▶ _Goal of the exercise_
Please retype the data in full, exactly as given.

▶ _Task inputs_
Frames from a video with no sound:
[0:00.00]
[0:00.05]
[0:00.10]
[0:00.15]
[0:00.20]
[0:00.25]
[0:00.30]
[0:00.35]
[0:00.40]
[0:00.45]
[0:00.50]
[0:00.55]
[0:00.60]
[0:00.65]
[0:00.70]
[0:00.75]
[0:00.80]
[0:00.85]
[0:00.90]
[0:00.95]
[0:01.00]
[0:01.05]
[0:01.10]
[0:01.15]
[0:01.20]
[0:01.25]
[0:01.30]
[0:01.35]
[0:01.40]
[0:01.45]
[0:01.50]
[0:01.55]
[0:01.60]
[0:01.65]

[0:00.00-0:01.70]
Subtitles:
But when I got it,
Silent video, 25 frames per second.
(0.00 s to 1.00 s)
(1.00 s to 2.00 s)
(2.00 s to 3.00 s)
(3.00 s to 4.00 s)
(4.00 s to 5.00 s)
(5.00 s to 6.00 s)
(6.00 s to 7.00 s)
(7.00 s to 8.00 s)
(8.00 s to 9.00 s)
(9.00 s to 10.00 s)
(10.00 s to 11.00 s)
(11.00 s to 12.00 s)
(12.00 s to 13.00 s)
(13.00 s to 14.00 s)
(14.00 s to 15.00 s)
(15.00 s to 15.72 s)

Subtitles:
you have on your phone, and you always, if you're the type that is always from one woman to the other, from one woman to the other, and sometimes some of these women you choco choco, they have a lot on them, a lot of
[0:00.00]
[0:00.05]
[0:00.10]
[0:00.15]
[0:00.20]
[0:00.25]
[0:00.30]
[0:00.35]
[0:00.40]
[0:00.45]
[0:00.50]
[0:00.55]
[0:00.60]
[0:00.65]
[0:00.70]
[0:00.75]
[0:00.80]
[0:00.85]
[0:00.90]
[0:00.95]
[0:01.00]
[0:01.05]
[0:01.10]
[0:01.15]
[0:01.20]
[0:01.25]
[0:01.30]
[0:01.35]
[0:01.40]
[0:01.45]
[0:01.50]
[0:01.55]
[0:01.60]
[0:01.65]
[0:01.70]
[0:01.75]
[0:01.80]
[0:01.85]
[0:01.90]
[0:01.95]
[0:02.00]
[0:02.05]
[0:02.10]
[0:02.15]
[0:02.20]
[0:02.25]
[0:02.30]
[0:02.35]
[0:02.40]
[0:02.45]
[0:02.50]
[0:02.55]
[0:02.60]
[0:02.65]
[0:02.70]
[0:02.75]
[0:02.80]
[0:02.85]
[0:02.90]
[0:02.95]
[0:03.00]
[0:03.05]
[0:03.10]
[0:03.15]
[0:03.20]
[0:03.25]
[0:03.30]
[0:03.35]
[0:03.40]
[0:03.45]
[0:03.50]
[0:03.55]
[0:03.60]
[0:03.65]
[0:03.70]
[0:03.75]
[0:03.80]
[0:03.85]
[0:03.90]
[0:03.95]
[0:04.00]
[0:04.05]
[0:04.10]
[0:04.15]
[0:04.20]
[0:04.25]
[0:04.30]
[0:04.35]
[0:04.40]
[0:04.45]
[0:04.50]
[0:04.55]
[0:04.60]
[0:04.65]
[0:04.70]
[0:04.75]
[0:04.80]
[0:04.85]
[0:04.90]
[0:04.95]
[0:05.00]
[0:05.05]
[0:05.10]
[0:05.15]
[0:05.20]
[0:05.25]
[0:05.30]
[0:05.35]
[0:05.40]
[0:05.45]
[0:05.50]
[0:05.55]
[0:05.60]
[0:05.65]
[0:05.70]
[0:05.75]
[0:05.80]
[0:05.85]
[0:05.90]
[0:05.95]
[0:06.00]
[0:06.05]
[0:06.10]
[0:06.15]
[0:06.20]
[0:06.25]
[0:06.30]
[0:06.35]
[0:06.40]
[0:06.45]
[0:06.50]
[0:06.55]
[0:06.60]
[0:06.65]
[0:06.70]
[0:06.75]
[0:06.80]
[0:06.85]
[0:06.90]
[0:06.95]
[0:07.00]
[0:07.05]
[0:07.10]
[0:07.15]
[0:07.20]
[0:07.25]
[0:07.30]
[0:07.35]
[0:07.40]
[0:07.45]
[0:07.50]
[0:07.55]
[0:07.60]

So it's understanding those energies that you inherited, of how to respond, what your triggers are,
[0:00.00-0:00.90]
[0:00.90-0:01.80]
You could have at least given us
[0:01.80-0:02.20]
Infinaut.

▶ _Finished task_
Frames from a video with no sound:
[0:00.00]
[0:00.05]
[0:00.10]
[0:00.15]
[0:00.20]
[0:00.25]
[0:00.30]
[0:00.35]
[0:00.40]
[0:00.45]
[0:00.50]
[0:00.55]
[0:00.60]
[0:00.65]
[0:00.70]
[0:00.75]
[0:00.80]
[0:00.85]
[0:00.90]
[0:00.95]
[0:01.00]
[0:01.05]
[0:01.10]
[0:01.15]
[0:01.20]
[0:01.25]
[0:01.30]
[0:01.35]
[0:01.40]
[0:01.45]
[0:01.50]
[0:01.55]
[0:01.60]
[0:01.65]

[0:00.00-0:01.70]
Subtitles:
But when I got it,
Silent video, 25 frames per second.
(0.00 s to 1.00 s)
(1.00 s to 2.00 s)
(2.00 s to 3.00 s)
(3.00 s to 4.00 s)
(4.00 s to 5.00 s)
(5.00 s to 6.00 s)
(6.00 s to 7.00 s)
(7.00 s to 8.00 s)
(8.00 s to 9.00 s)
(9.00 s to 10.00 s)
(10.00 s to 11.00 s)
(11.00 s to 12.00 s)
(12.00 s to 13.00 s)
(13.00 s to 14.00 s)
(14.00 s to 15.00 s)
(15.00 s to 15.72 s)

Subtitles:
you have on your phone, and you always, if you're the type that is always from one woman to the other, from one woman to the other, and sometimes some of these women you choco choco, they have a lot on them, a lot of
[0:00.00]
[0:00.05]
[0:00.10]
[0:00.15]
[0:00.20]
[0:00.25]
[0:00.30]
[0:00.35]
[0:00.40]
[0:00.45]
[0:00.50]
[0:00.55]
[0:00.60]
[0:00.65]
[0:00.70]
[0:00.75]
[0:00.80]
[0:00.85]
[0:00.90]
[0:00.95]
[0:01.00]
[0:01.05]
[0:01.10]
[0:01.15]
[0:01.20]
[0:01.25]
[0:01.30]
[0:01.35]
[0:01.40]
[0:01.45]
[0:01.50]
[0:01.55]
[0:01.60]
[0:01.65]
[0:01.70]
[0:01.75]
[0:01.80]
[0:01.85]
[0:01.90]
[0:01.95]
[0:02.00]
[0:02.05]
[0:02.10]
[0:02.15]
[0:02.20]
[0:02.25]
[0:02.30]
[0:02.35]
[0:02.40]
[0:02.45]
[0:02.50]
[0:02.55]
[0:02.60]
[0:02.65]
[0:02.70]
[0:02.75]
[0:02.80]
[0:02.85]
[0:02.90]
[0:02.95]
[0:03.00]
[0:03.05]
[0:03.10]
[0:03.15]
[0:03.20]
[0:03.25]
[0:03.30]
[0:03.35]
[0:03.40]
[0:03.45]
[0:03.50]
[0:03.55]
[0:03.60]
[0:03.65]
[0:03.70]
[0:03.75]
[0:03.80]
[0:03.85]
[0:03.90]
[0:03.95]
[0:04.00]
[0:04.05]
[0:04.10]
[0:04.15]
[0:04.20]
[0:04.25]
[0:04.30]
[0:04.35]
[0:04.40]
[0:04.45]
[0:04.50]
[0:04.55]
[0:04.60]
[0:04.65]
[0:04.70]
[0:04.75]
[0:04.80]
[0:04.85]
[0:04.90]
[0:04.95]
[0:05.00]
[0:05.05]
[0:05.10]
[0:05.15]
[0:05.20]
[0:05.25]
[0:05.30]
[0:05.35]
[0:05.40]
[0:05.45]
[0:05.50]
[0:05.55]
[0:05.60]
[0:05.65]
[0:05.70]
[0:05.75]
[0:05.80]
[0:05.85]
[0:05.90]
[0:05.95]
[0:06.00]
[0:06.05]
[0:06.10]
[0:06.15]
[0:06.20]
[0:06.25]
[0:06.30]
[0:06.35]
[0:06.40]
[0:06.45]
[0:06.50]
[0:06.55]
[0:06.60]
[0:06.65]
[0:06.70]
[0:06.75]
[0:06.80]
[0:06.85]
[0:06.90]
[0:06.95]
[0:07.00]
[0:07.05]
[0:07.10]
[0:07.15]
[0:07.20]
[0:07.25]
[0:07.30]
[0:07.35]
[0:07.40]
[0:07.45]
[0:07.50]
[0:07.55]
[0:07.60]

So it's understanding those energies that you inherited, of how to respond, what your triggers are,
[0:00.00-0:00.90]
[0:00.90-0:01.80]
You could have at least given us
[0:01.80-0:02.20]
Infinaut.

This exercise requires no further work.